» Exercise details
With the pictures left aside, write out exactly the lines of the listing below from the line with "[00:01:52.55]" to the line with "[00:01:54.23]", both included, and only those.
= Beginning of Section =
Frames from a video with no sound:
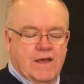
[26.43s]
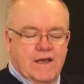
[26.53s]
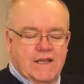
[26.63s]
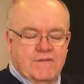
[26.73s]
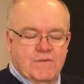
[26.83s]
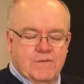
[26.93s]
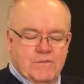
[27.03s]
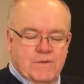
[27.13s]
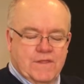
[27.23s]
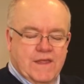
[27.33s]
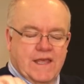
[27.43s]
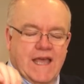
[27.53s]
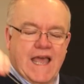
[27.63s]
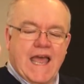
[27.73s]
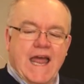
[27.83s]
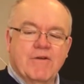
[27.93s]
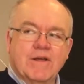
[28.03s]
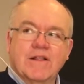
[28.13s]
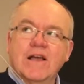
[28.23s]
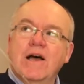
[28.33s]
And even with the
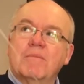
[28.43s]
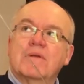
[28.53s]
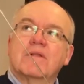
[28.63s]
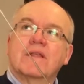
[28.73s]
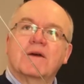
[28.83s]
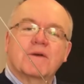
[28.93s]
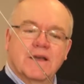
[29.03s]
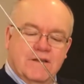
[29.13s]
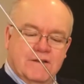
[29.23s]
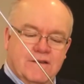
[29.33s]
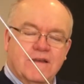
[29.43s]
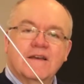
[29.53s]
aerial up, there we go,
= End of Section =
= Beginning of Section =
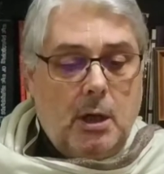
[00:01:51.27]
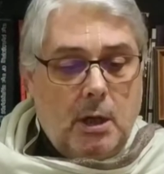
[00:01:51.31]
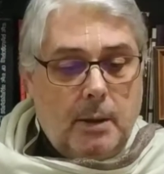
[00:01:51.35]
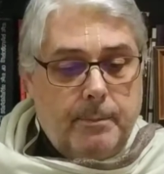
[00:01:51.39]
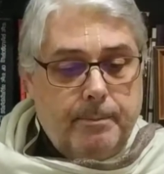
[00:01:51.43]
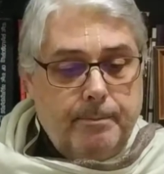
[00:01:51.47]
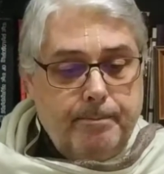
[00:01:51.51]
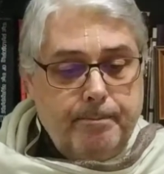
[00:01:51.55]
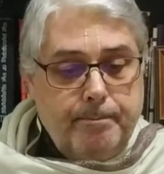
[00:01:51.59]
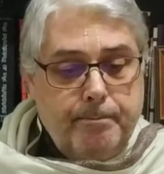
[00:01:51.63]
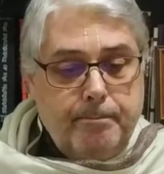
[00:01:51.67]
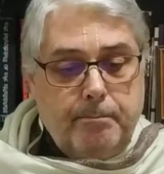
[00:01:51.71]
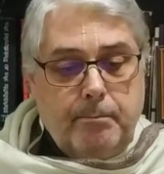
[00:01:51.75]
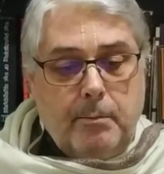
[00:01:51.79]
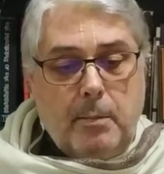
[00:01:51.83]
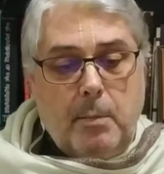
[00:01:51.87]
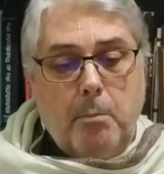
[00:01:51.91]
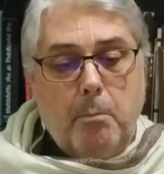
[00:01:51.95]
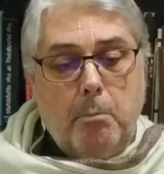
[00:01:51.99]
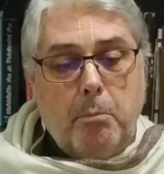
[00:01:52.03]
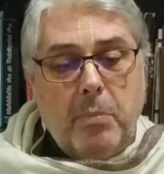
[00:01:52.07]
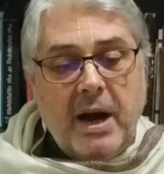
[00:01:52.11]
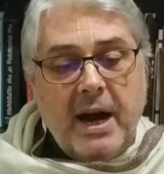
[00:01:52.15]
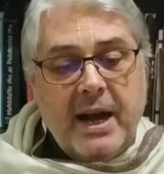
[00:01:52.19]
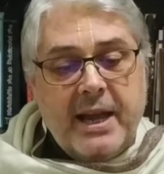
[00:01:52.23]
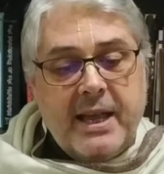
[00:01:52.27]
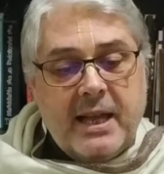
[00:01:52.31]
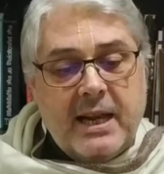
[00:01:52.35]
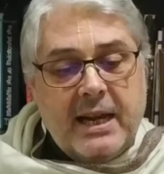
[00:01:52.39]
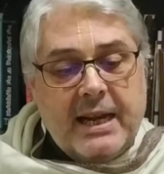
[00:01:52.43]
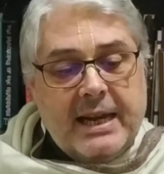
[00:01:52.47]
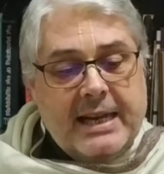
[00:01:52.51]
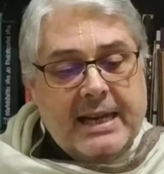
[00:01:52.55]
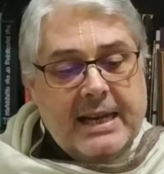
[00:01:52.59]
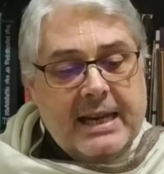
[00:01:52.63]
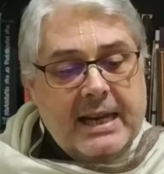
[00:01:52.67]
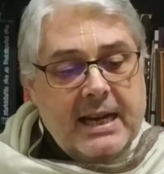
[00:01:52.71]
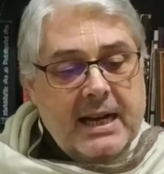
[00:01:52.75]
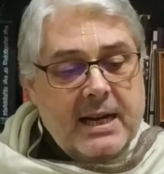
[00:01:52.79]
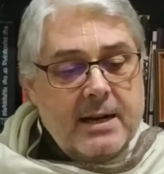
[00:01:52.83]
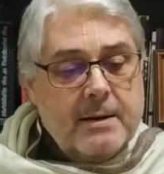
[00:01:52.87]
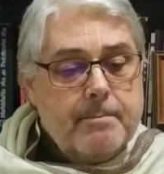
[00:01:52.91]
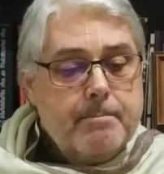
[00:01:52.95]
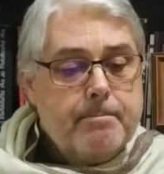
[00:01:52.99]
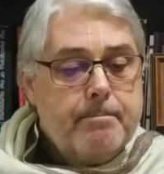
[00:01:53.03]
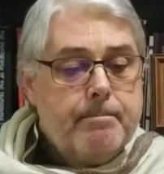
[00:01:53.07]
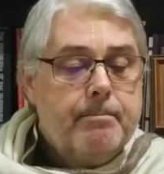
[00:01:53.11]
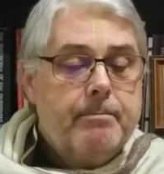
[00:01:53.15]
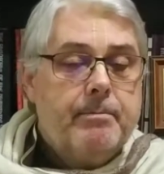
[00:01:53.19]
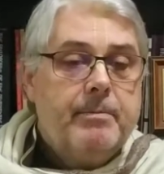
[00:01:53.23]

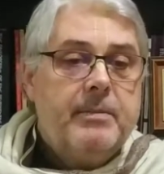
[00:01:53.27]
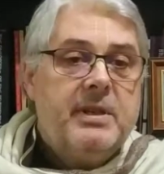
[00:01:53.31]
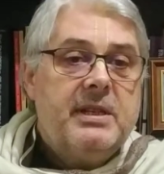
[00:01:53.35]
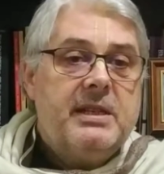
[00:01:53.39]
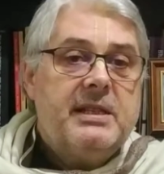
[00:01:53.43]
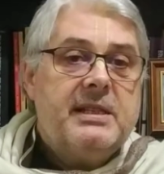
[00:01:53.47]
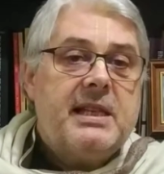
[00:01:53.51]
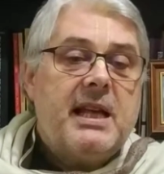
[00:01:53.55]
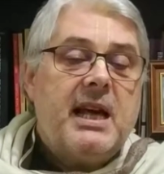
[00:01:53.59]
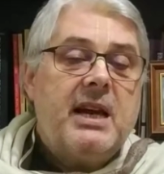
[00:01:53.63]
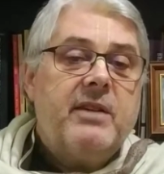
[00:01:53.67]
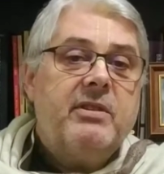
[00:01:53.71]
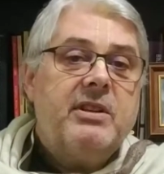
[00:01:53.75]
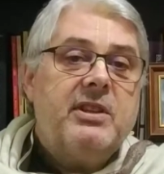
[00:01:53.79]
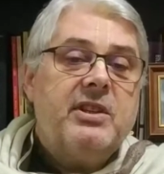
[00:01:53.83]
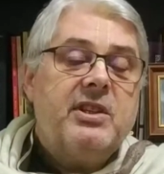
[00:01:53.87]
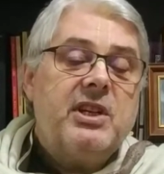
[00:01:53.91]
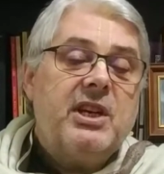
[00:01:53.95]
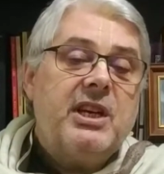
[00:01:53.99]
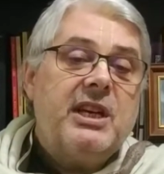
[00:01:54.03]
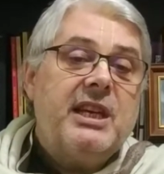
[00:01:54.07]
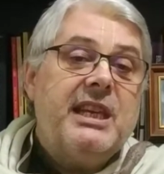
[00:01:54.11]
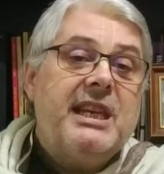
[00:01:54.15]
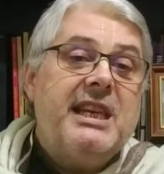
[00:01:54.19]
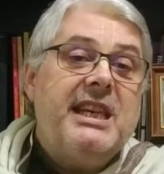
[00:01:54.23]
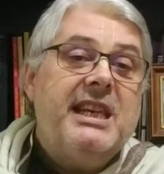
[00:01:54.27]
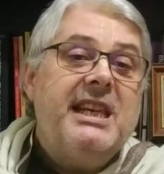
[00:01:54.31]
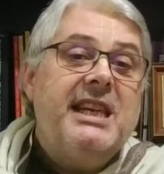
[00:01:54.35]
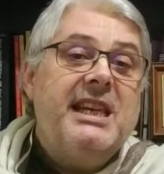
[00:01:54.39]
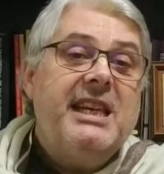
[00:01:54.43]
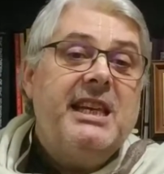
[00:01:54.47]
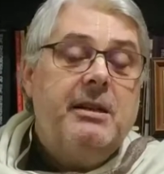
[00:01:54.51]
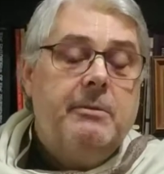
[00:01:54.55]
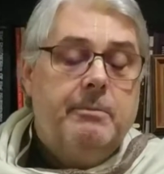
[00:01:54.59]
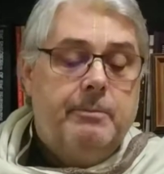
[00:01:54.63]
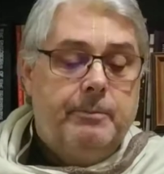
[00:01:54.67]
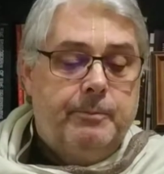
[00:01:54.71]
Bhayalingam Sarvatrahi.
= End of Section =
» Task result
[00:01:52.55]
[00:01:52.59]
[00:01:52.63]
[00:01:52.67]
[00:01:52.71]
[00:01:52.75]
[00:01:52.79]
[00:01:52.83]
[00:01:52.87]
[00:01:52.91]
[00:01:52.95]
[00:01:52.99]
[00:01:53.03]
[00:01:53.07]
[00:01:53.11]
[00:01:53.15]
[00:01:53.19]
[00:01:53.23]

[00:01:53.27]
[00:01:53.31]
[00:01:53.35]
[00:01:53.39]
[00:01:53.43]
[00:01:53.47]
[00:01:53.51]
[00:01:53.55]
[00:01:53.59]
[00:01:53.63]
[00:01:53.67]
[00:01:53.71]
[00:01:53.75]
[00:01:53.79]
[00:01:53.83]
[00:01:53.87]
[00:01:53.91]
[00:01:53.95]
[00:01:53.99]
[00:01:54.03]
[00:01:54.07]
[00:01:54.11]
[00:01:54.15]
[00:01:54.19]
[00:01:54.23]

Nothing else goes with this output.